Глубокое состраданіе къ людямъ служило у Чернышевскаго основнымъ источникомъ симпатіи къ нимъ. Онъ любилъ тѣхъ, кого жалѣлъ, кому хотѣлъ или могъ помочь. «Вотъ уже сколько людей, — писалъ онъ въ мартѣ 1851 г., — привлекали меня къ себѣ грустностью, томительностью своего положенія: Василій Петровичъ, Александра Григорьевна, — два человѣка, къ которымъ я чувствовалъ истинную привязанность. Конечно, эта привязанность обусловливалась ихъ положеніемъ, а не одними ихъ личными достоинствами». Эта привязанность, такимъ образомъ, возникла чисто платонически, изъ сочувствія къ людскому страданію, не дѣлающаго различія между женщиной и мужчиной. Элементъ красоты, пріятно поражавшій его въ Александрѣ Григорьевнѣ, не игралъ, однако, значительной роли. Можетъ быть, этимъ слѣдуетъ объяснить то обстоятельство, что чувство Чернышевскаго къ Александрѣ Григорьевнѣ не перешло даже въ ту полу-любовь, полу-дружбу, которой окрашивалось его отношеніе къ Надеждѣ Егоровнѣ Лободовской.
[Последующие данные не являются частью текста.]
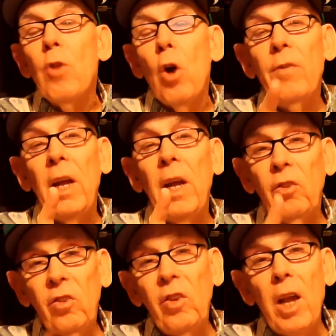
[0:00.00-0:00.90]
On that
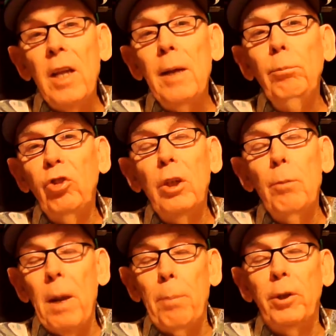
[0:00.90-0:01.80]
same sheet of
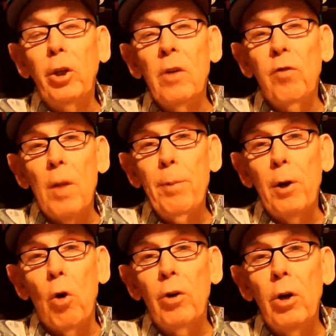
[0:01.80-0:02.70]
paper, you're going to flip it
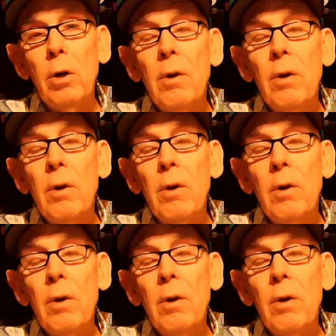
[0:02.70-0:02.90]
over.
Подобныя чувства нѣжны, но непрочны, даже у привязчивыхъ натуръ. Новыя впечатлѣнія, новые люди, заботы и трудъ быстро заслоняютъ ихъ и отодвигаютъ далеко-далеко въ глубь воспоминаній. Не устояло, повидимому, противъ волны новыхъ ощущеній, пережитыхъ Чернышевскимъ послѣ разсказанной послѣдней встрѣчи съ Александрой Григорьевной, и то поэтическое и грустное очарованіе, которое вызвала въ немъ эта кроткая и симпатичная женщина. По крайней мѣрѣ, ни въ Дневникѣ, ни въ перепискѣ послѣдующаго времени — нигдѣ не встрѣчается имени той, которой Чернышевскій хотѣлъ посвятить свою первую повѣсть.

Евг. Ляцкій.
"Современникъ". Кн. V. 1912



  1. «Наталія Александровна Герценъ въ перепискѣ съ Александрой Григорьевной Кліентовой». Русская Старина. 1892, № 3.
  2. См. статью автора — «Юношеская любовь Николая Гавриловича Чернышевскаго» въ «Познаніи Россіи», 1909 г., № 1.
  3. Одна изъ сестеръ А. Н. Пыпина.
  4. А. Н. Пыпинъ, которому тогда минуло семнадцать лѣтъ.
  5. Одинъ изъ товарищей Чернышевскаго по семинаріи.